Reputation: 29
I have a large SQL table called 'allscores' similar to the following:
user score quiz_id high_score
Bob 90 math 1
John 80 math 0
John 85 math 1
Steve 100 math 1
Bob 95 reading 0
Bob 100 reading 1
John 80 reading 1
The 'high_score' field is in the table to begin with and is always set to '1' for the row where a user's score is the highest for them for that quiz.

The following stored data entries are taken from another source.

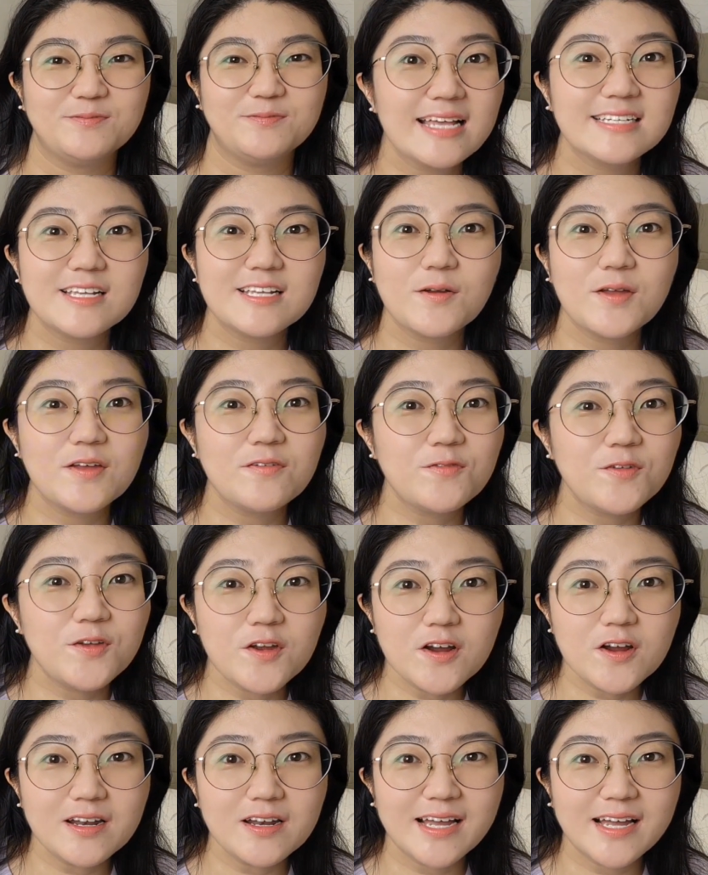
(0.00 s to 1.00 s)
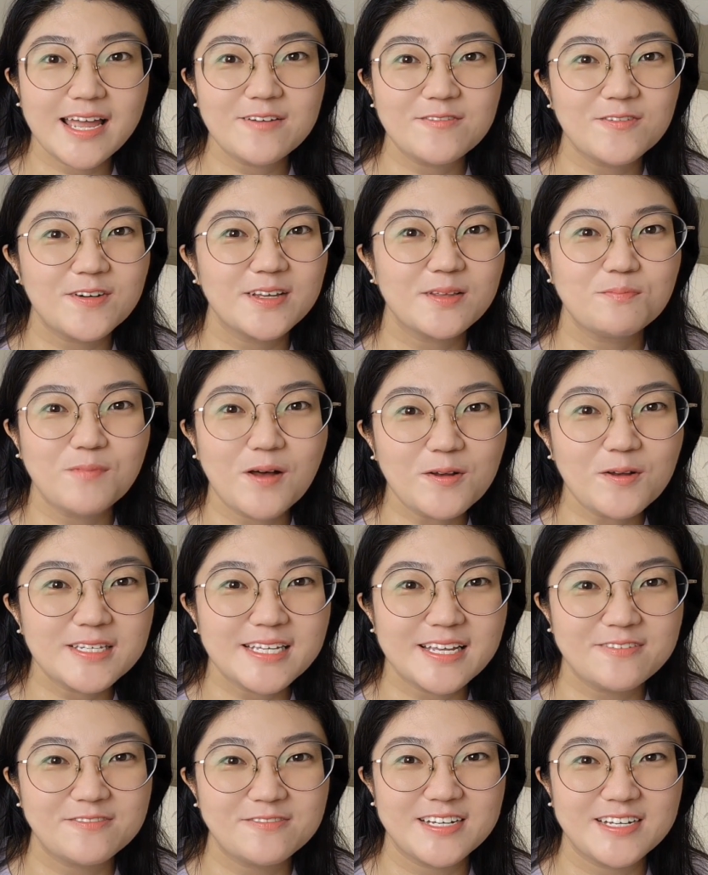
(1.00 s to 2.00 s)
So if you're looking for the most
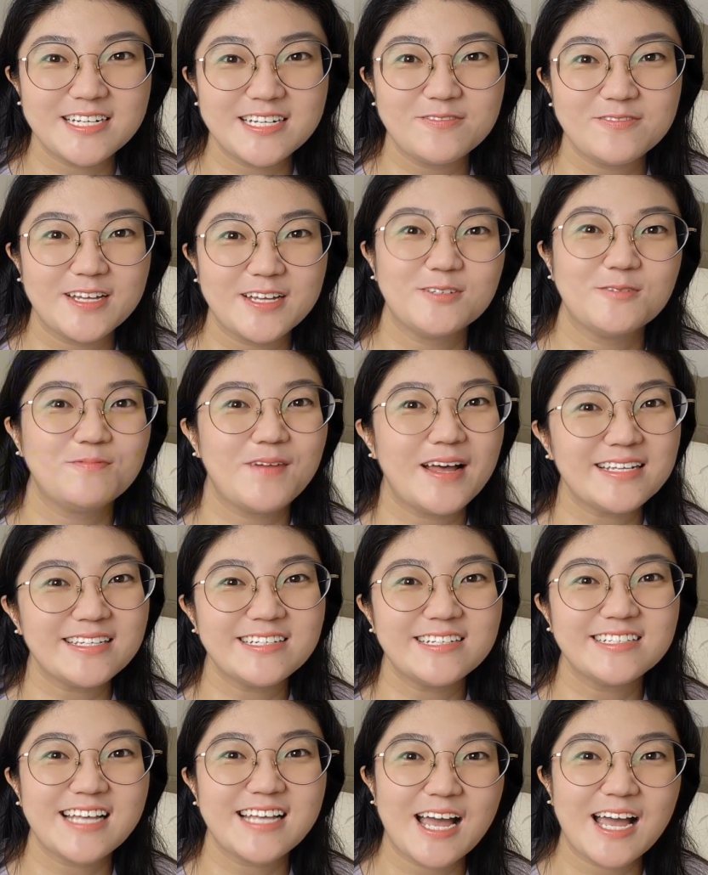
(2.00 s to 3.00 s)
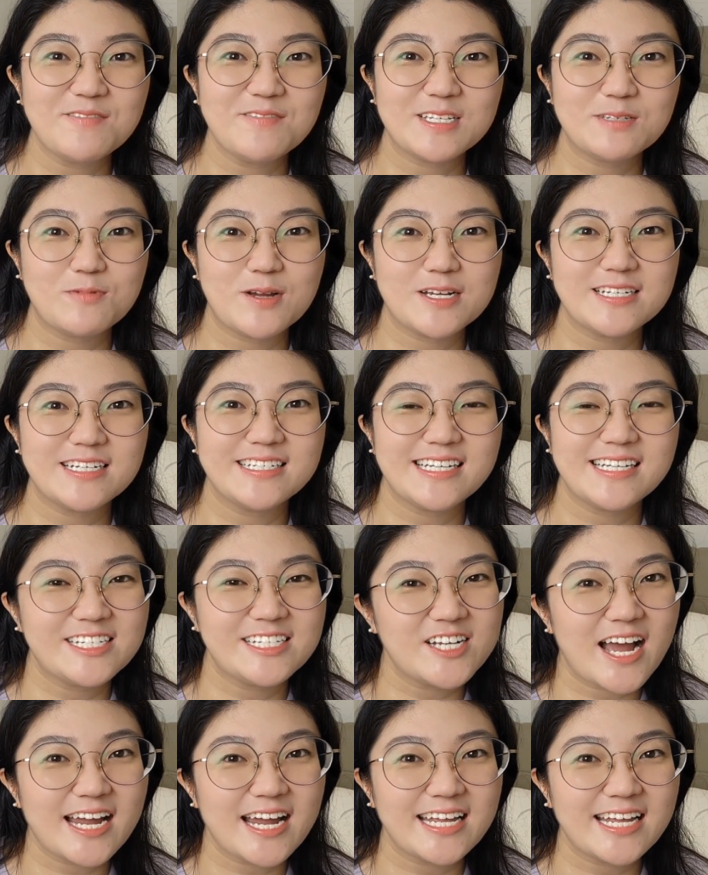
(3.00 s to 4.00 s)
efficient way to master time expressions in
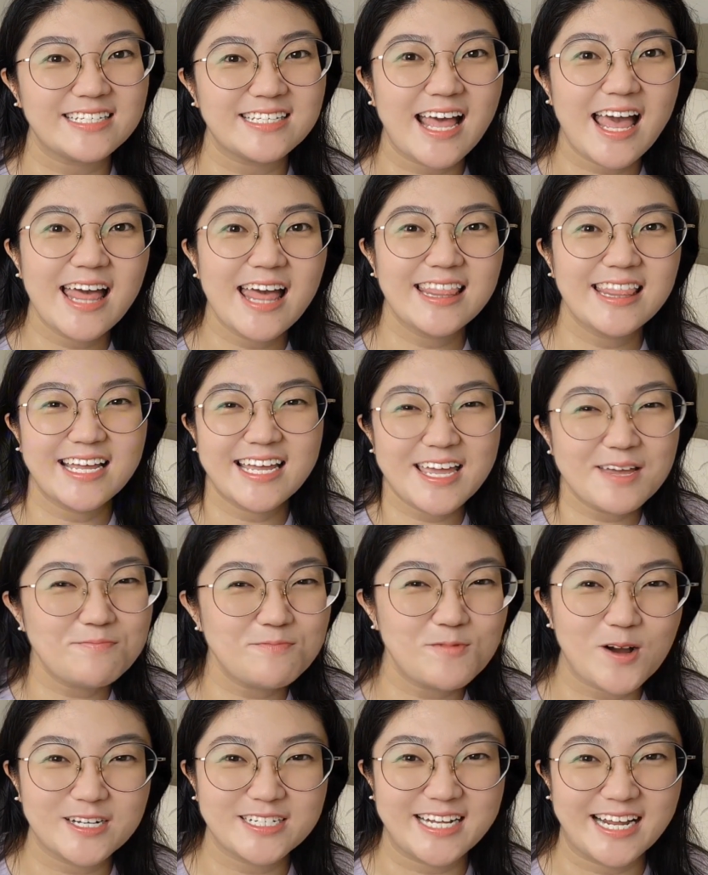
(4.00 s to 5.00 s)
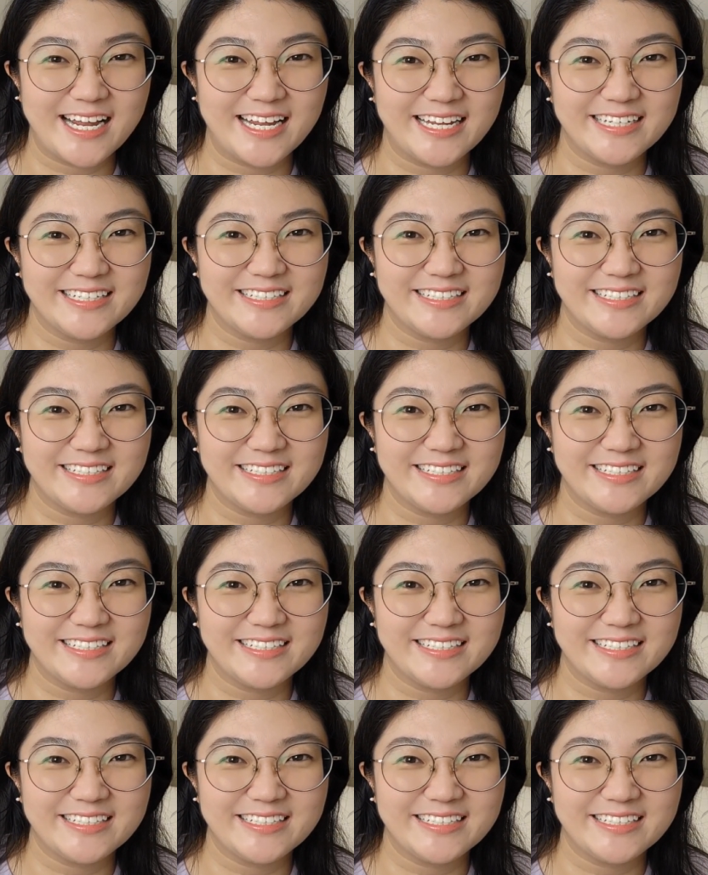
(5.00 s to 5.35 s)
Chinese, then keep watching.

What I want is a SQL query that I can run on an individual user to pull their highest score from each of the two quizzes ('math' and 'reading') along with their overall rank among scores for that quiz. What I have so far is the following:
SELECT `user`, `score`, `quiz_id` FROM `allscores` WHERE `user`="Bob" AND `high_score`="1"

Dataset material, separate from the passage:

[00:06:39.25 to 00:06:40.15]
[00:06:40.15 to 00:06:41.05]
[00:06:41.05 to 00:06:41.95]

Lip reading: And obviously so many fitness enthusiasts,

Which will output the following:
user score quiz_id
Bob 90 math
Bob 100 reading
This query is simply pulling the highest score for Bob from each quiz - what I want to add is the ranking of the score among the scores in that particular quiz - so an output like the following:
user score quiz_id rank
Bob 90 math 2
Bob 100 reading 1
Bob's rank is '2' for the math quiz as Steve has a higher score, but he is ranked '1' for reading as he has the highest score.
How would I add this ranking column to my existing query?
Upvotes: 2
Views: 8483
Reputation: 4786
This uses MS T-SQL syntax, but if your flavor of SQL uses window functions, it should be similar.

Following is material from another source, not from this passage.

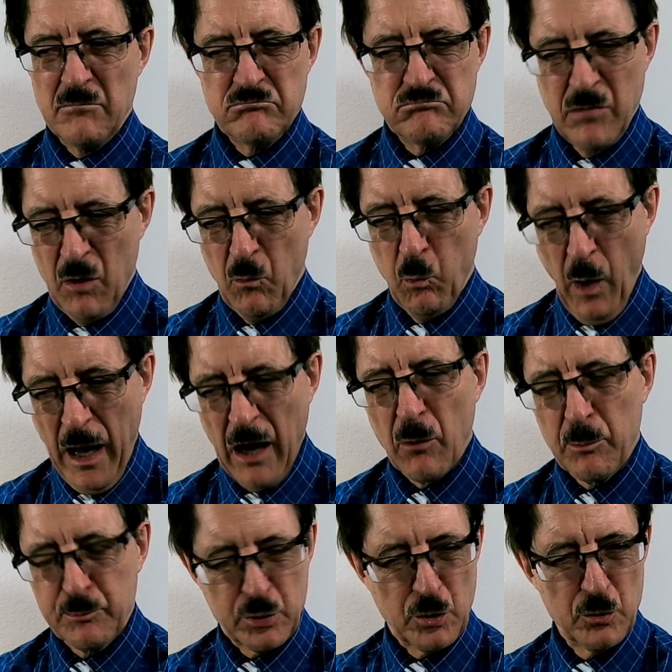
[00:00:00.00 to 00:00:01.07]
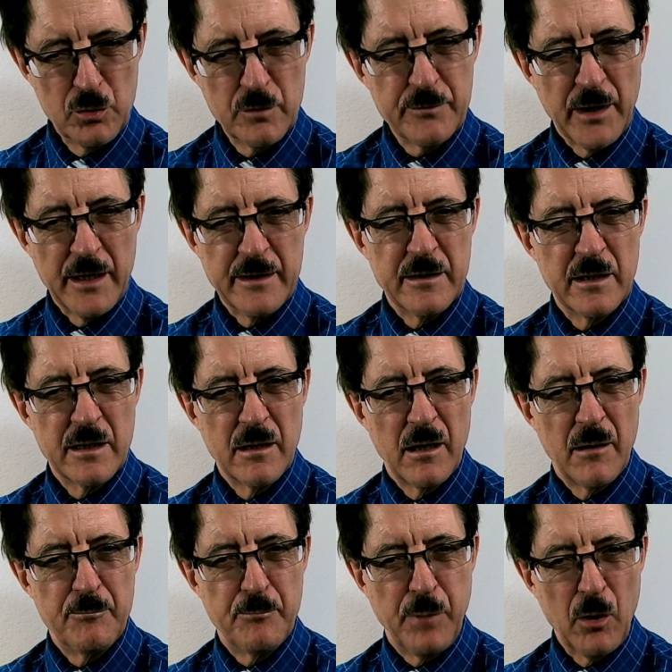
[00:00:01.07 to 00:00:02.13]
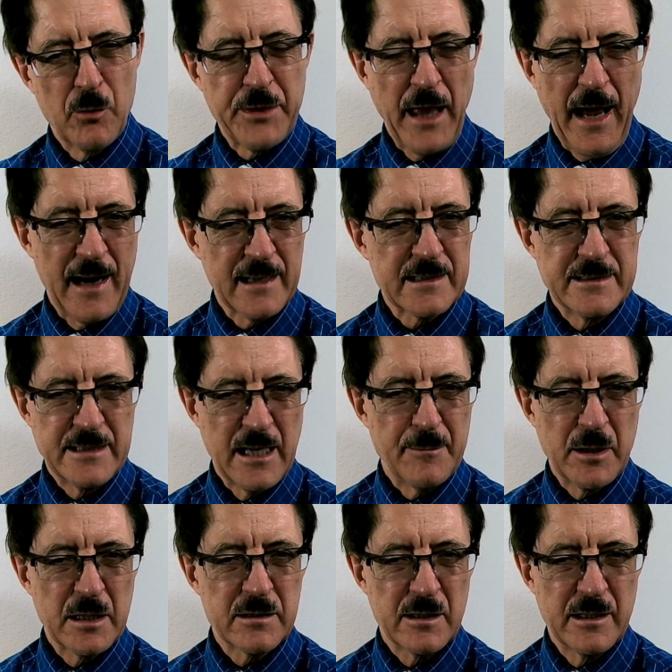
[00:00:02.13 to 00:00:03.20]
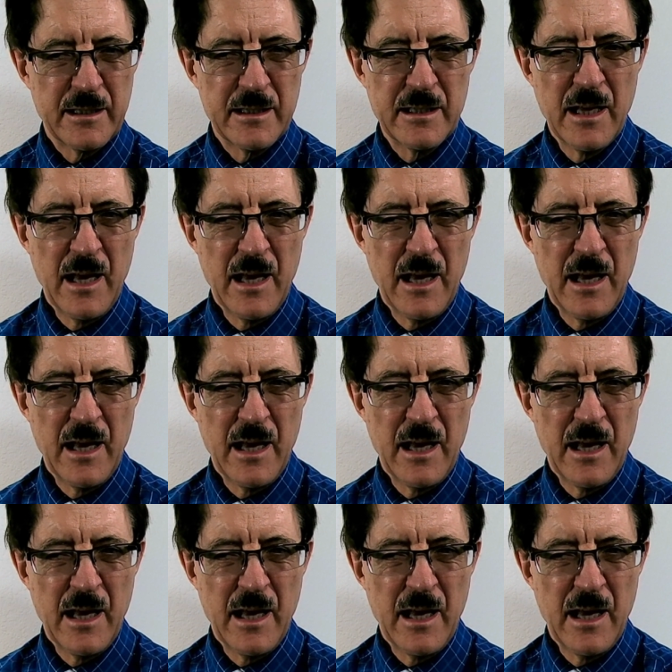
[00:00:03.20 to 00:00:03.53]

well proven, both academically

MS SQL Server 2017 Schema Setup:
CREATE TABLE t (
[user] varchar(10)
, score int
, quiz_id varchar(10)
, high_score bit
) ;
INSERT INTO t ([user], score, quiz_id, high_score)
VALUES
( 'Bob',90,'math',1 )
, ( 'John',80,'math',0 )
, ( 'Steve',100,'math',1 )
, ( 'Bob',95,'reading',0 )
, ( 'Bob',100,'reading',1 )
, ( 'John',85,'math',1 )
, ( 'John',80,'reading',1 )
;
MAIN QUERY:
SELECT s1.[user]
, s1.score
, s1.quiz_id
, s1.high_score
--, s1.isUserHighScore
, s1.ranking
FROM (
SELECT
t.[user]
, t.score
, t.quiz_id
, t.high_score
--, ROW_NUMBER() OVER (PARTITION BY t.[user],t.quiz_id ORDER BY t.score DESC) AS isUserHighScore
, DENSE_RANK() OVER (PARTITION BY t.quiz_id ORDER BY t.score DESC ) AS ranking
FROM t
) s1
WHERE s1.[user]='Bob'
--AND s1.isUserHighScore = 1
AND s1.high_score = 1
| user | score | quiz_id | high_score | isUserHighScore | ranking |
|------|-------|---------|------------|-----------------|---------|
| Bob | 90 | math | true | 1 | 2 |
| Bob | 100 | reading | true | 1 | 1 |
I use ROW_NUMBER()
to determine the highest score in a quiz for a user, then use DENSE_RANK()
to figure out the rank of a users score versus others. The difference between DENSE_RANK()
and RANK()
is essentially that DENSE_RANK()
won't leave any gaps in the ranking. Example: 2 people scored a 90 and 1 scored an 80, then with DENSE_RANK()
the 90s would both be Rank 1 and the 80 would be Rank 2. With RANK()
, the 90s would be Rank 1 and the 80 would be Rank 3.
Upvotes: 2